## Problem to work on
Could you repeat the records below exactly, leaving out any pictures?

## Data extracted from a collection

*** Block opens ***

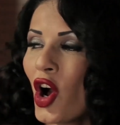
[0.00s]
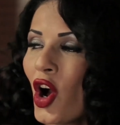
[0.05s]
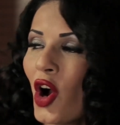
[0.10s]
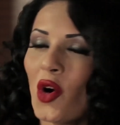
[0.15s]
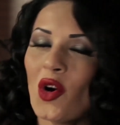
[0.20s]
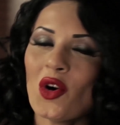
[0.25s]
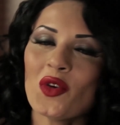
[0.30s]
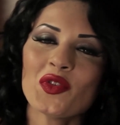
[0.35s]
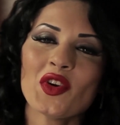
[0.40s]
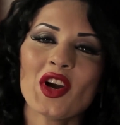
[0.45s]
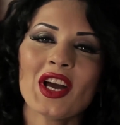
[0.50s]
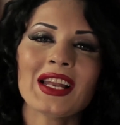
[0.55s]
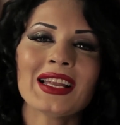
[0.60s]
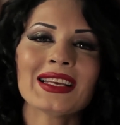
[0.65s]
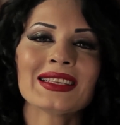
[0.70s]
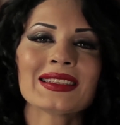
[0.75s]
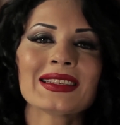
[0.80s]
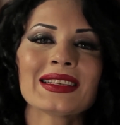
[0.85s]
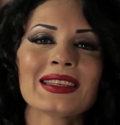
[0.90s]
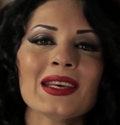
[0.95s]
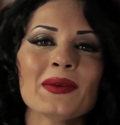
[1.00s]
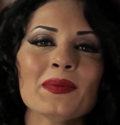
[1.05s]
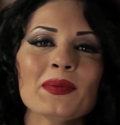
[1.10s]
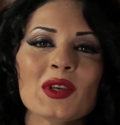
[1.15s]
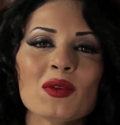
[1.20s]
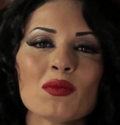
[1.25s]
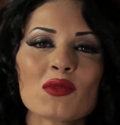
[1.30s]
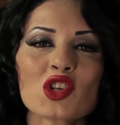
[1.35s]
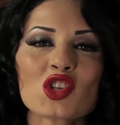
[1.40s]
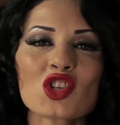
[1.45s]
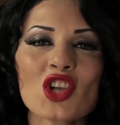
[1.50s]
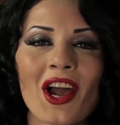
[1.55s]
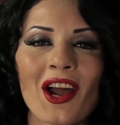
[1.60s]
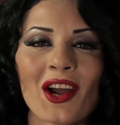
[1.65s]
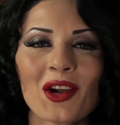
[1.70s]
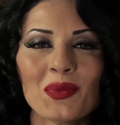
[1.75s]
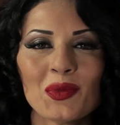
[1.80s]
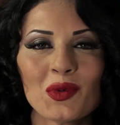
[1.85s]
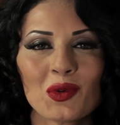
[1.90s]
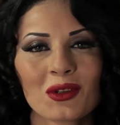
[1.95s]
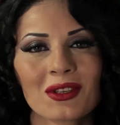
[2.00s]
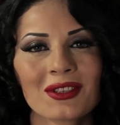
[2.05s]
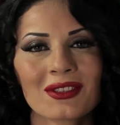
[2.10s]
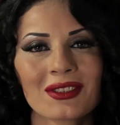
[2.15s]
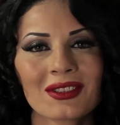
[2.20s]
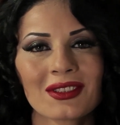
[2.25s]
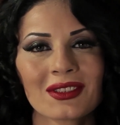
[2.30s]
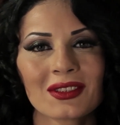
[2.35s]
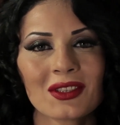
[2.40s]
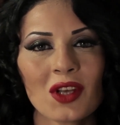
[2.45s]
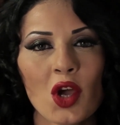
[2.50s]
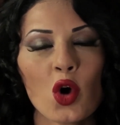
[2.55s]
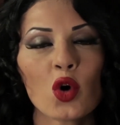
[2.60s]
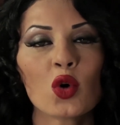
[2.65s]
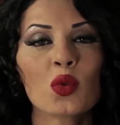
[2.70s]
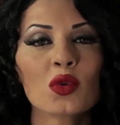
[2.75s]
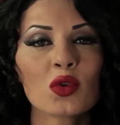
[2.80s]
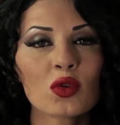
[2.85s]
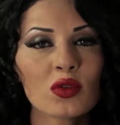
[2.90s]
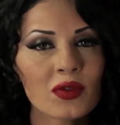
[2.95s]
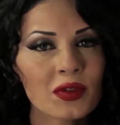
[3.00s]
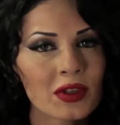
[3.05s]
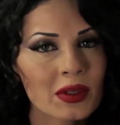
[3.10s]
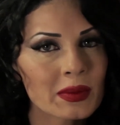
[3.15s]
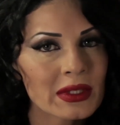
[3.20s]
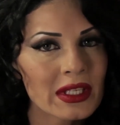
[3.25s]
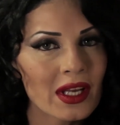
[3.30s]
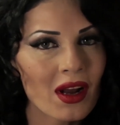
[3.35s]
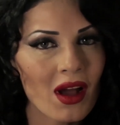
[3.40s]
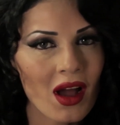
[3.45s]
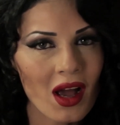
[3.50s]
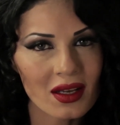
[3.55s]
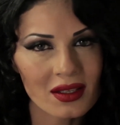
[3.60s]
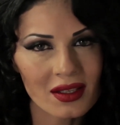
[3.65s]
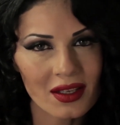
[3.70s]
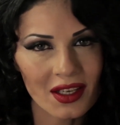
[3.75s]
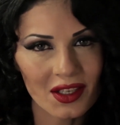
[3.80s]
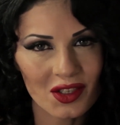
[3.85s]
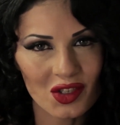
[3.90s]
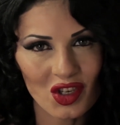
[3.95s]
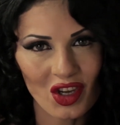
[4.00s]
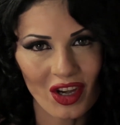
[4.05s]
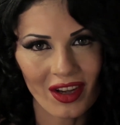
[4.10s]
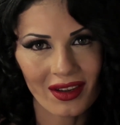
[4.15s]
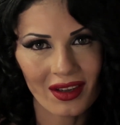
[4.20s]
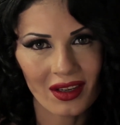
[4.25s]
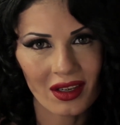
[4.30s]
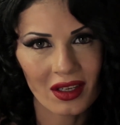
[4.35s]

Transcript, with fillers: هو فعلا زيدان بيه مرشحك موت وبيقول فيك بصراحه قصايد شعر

*** Block closes ***

## Expected output
[0.00s]
[0.05s]
[0.10s]
[0.15s]
[0.20s]
[0.25s]
[0.30s]
[0.35s]
[0.40s]
[0.45s]
[0.50s]
[0.55s]
[0.60s]
[0.65s]
[0.70s]
[0.75s]
[0.80s]
[0.85s]
[0.90s]
[0.95s]
[1.00s]
[1.05s]
[1.10s]
[1.15s]
[1.20s]
[1.25s]
[1.30s]
[1.35s]
[1.40s]
[1.45s]
[1.50s]
[1.55s]
[1.60s]
[1.65s]
[1.70s]
[1.75s]
[1.80s]
[1.85s]
[1.90s]
[1.95s]
[2.00s]
[2.05s]
[2.10s]
[2.15s]
[2.20s]
[2.25s]
[2.30s]
[2.35s]
[2.40s]
[2.45s]
[2.50s]
[2.55s]
[2.60s]
[2.65s]
[2.70s]
[2.75s]
[2.80s]
[2.85s]
[2.90s]
[2.95s]
[3.00s]
[3.05s]
[3.10s]
[3.15s]
[3.20s]
[3.25s]
[3.30s]
[3.35s]
[3.40s]
[3.45s]
[3.50s]
[3.55s]
[3.60s]
[3.65s]
[3.70s]
[3.75s]
[3.80s]
[3.85s]
[3.90s]
[3.95s]
[4.00s]
[4.05s]
[4.10s]
[4.15s]
[4.20s]
[4.25s]
[4.30s]
[4.35s]

Transcript, with fillers: هو فعلا زيدان بيه مرشحك موت وبيقول فيك بصراحه قصايد شعر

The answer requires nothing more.